◆ Data under study ◆
*** Block opens ***

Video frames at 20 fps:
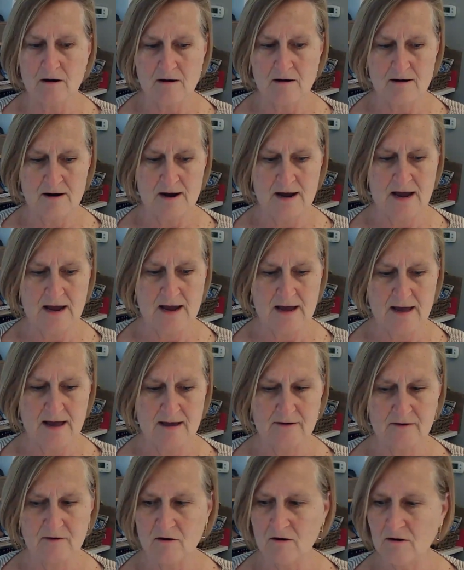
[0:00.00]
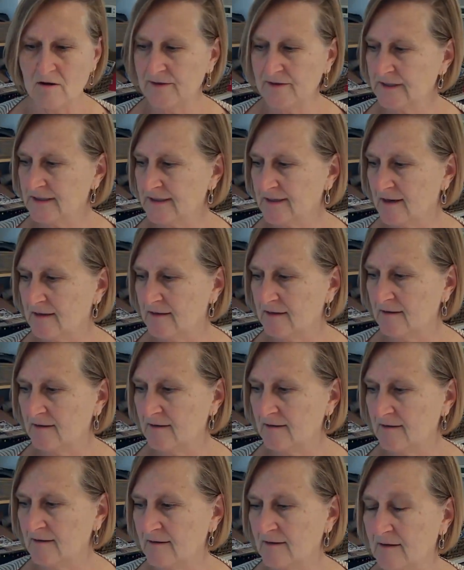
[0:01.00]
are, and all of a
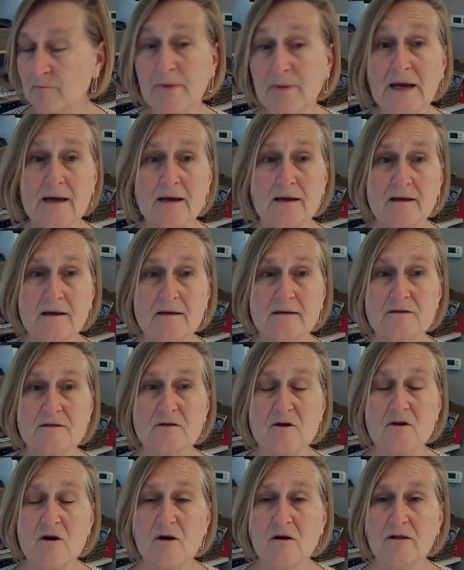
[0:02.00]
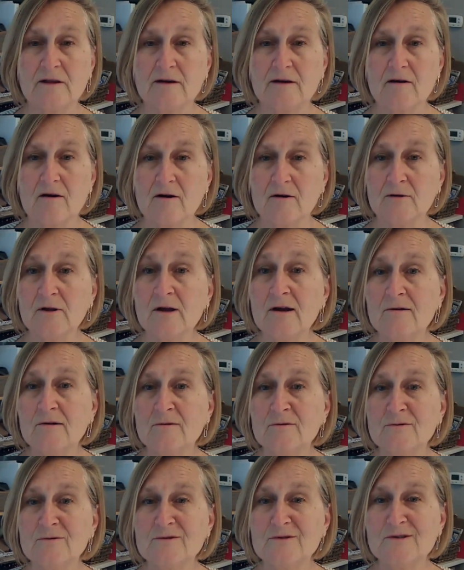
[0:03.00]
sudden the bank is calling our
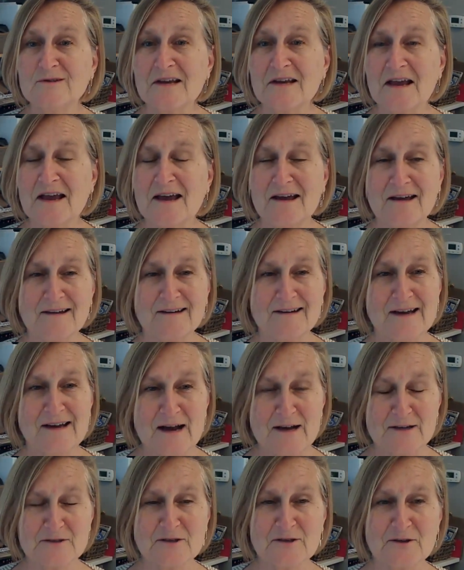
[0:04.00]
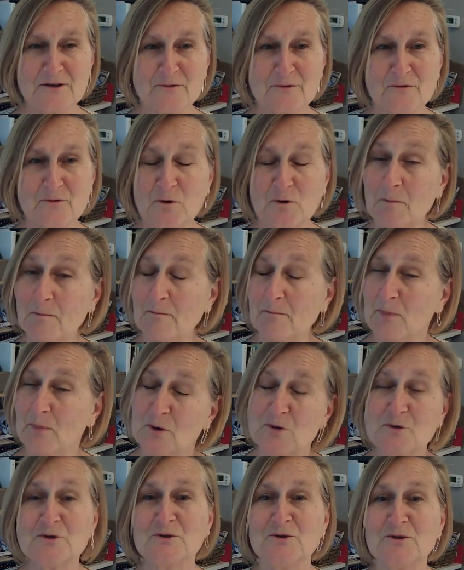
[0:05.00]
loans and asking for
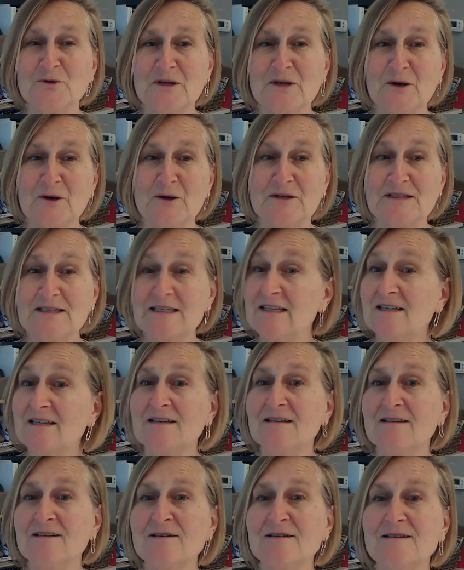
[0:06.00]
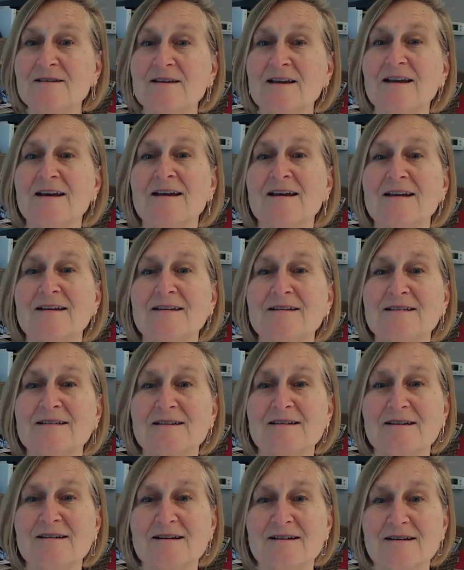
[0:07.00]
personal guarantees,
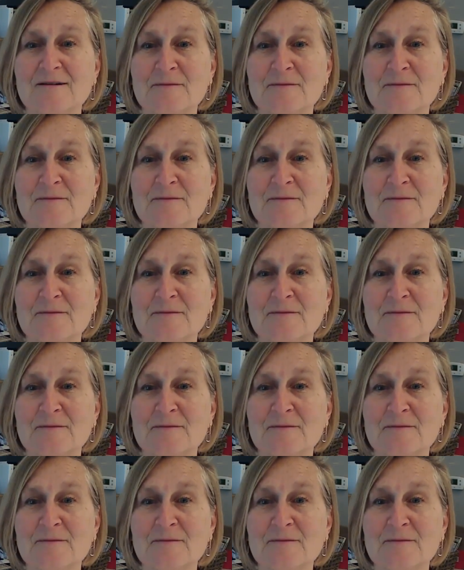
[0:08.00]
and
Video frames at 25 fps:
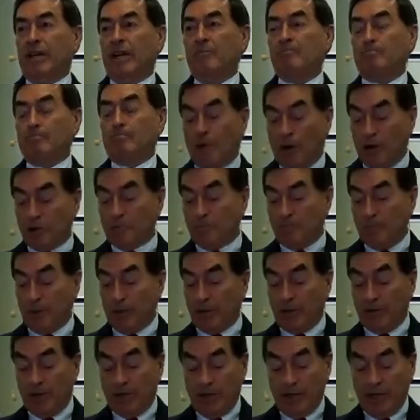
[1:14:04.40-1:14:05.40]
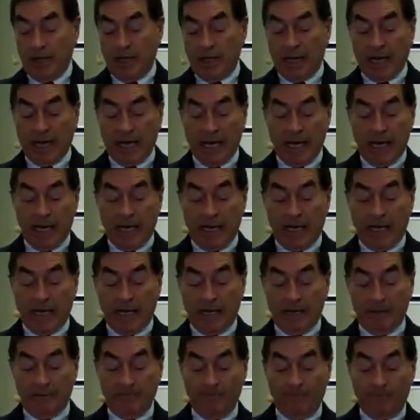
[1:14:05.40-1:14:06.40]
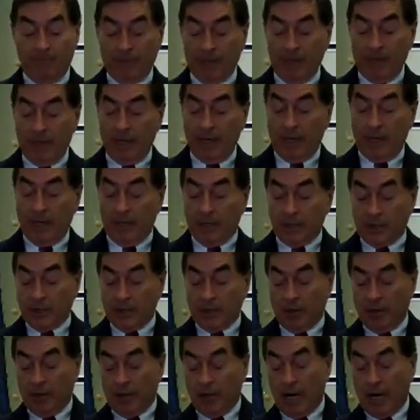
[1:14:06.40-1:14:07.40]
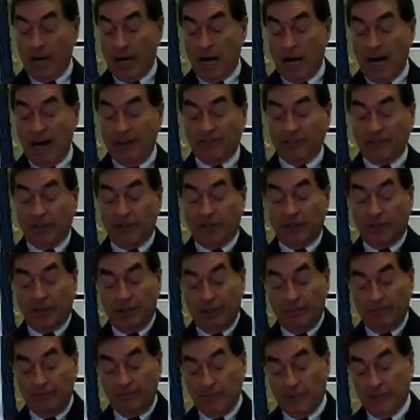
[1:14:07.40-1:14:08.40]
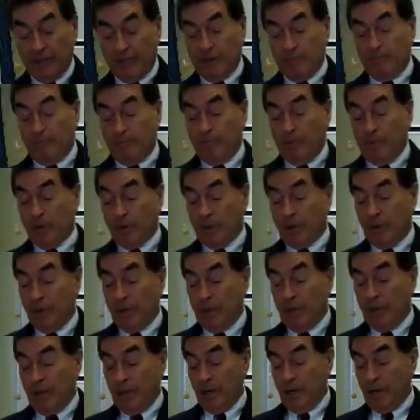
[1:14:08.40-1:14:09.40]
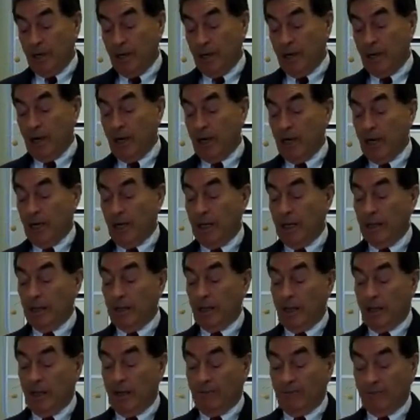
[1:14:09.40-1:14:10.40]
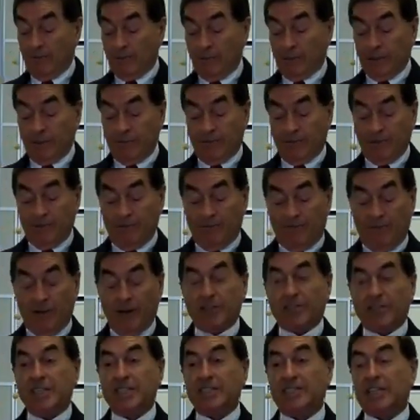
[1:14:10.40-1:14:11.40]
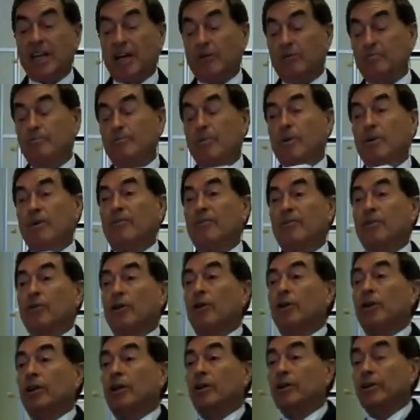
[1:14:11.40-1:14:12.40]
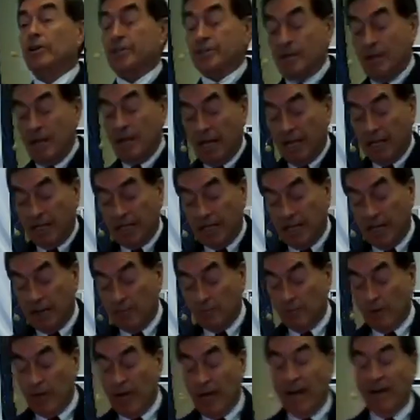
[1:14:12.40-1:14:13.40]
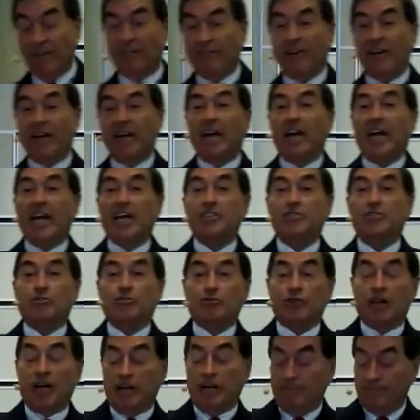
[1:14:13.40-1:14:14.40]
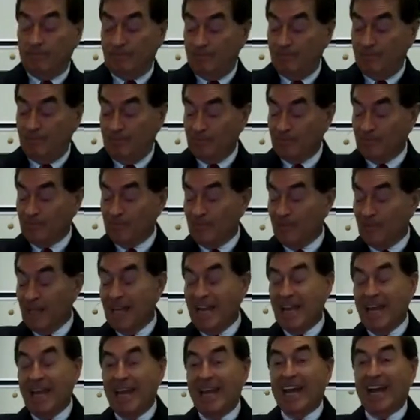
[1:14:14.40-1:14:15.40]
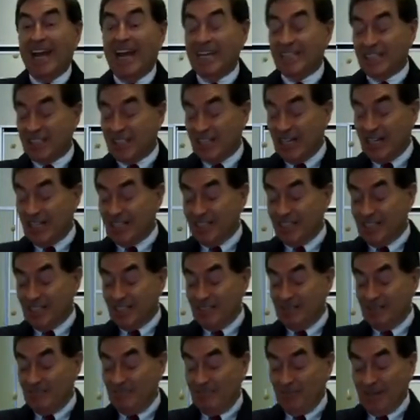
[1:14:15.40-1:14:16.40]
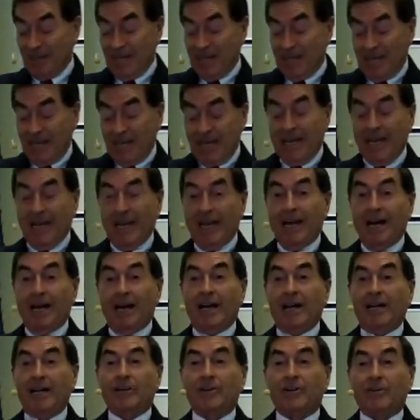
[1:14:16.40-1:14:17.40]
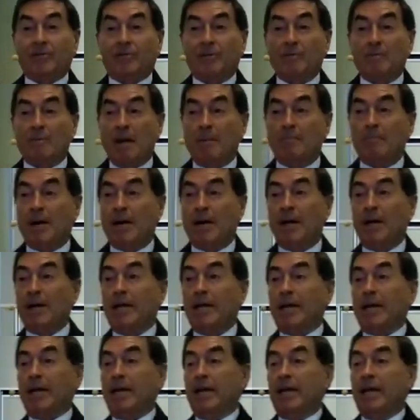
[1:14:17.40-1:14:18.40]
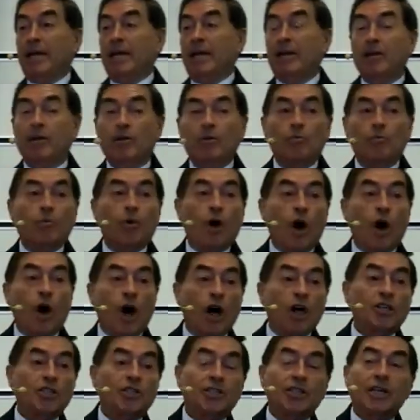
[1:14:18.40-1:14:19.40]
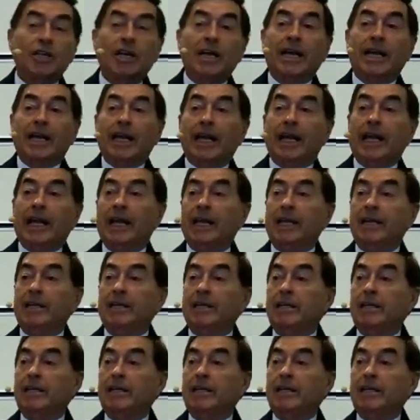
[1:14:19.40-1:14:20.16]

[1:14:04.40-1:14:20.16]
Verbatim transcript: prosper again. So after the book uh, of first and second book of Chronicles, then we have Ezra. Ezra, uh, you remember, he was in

*** Block closes ***

Only the lines from the one containing "[1:14:06.40-1:14:07.40]" to the end of the listing belong in the answer, exactly as they stand and with no pictures.

◆ Written solution ◆
[1:14:06.40-1:14:07.40]
[1:14:07.40-1:14:08.40]
[1:14:08.40-1:14:09.40]
[1:14:09.40-1:14:10.40]
[1:14:10.40-1:14:11.40]
[1:14:11.40-1:14:12.40]
[1:14:12.40-1:14:13.40]
[1:14:13.40-1:14:14.40]
[1:14:14.40-1:14:15.40]
[1:14:15.40-1:14:16.40]
[1:14:16.40-1:14:17.40]
[1:14:17.40-1:14:18.40]
[1:14:18.40-1:14:19.40]
[1:14:19.40-1:14:20.16]

[1:14:04.40-1:14:20.16]
Verbatim transcript: prosper again. So after the book uh, of first and second book of Chronicles, then we have Ezra. Ezra, uh, you remember, he was in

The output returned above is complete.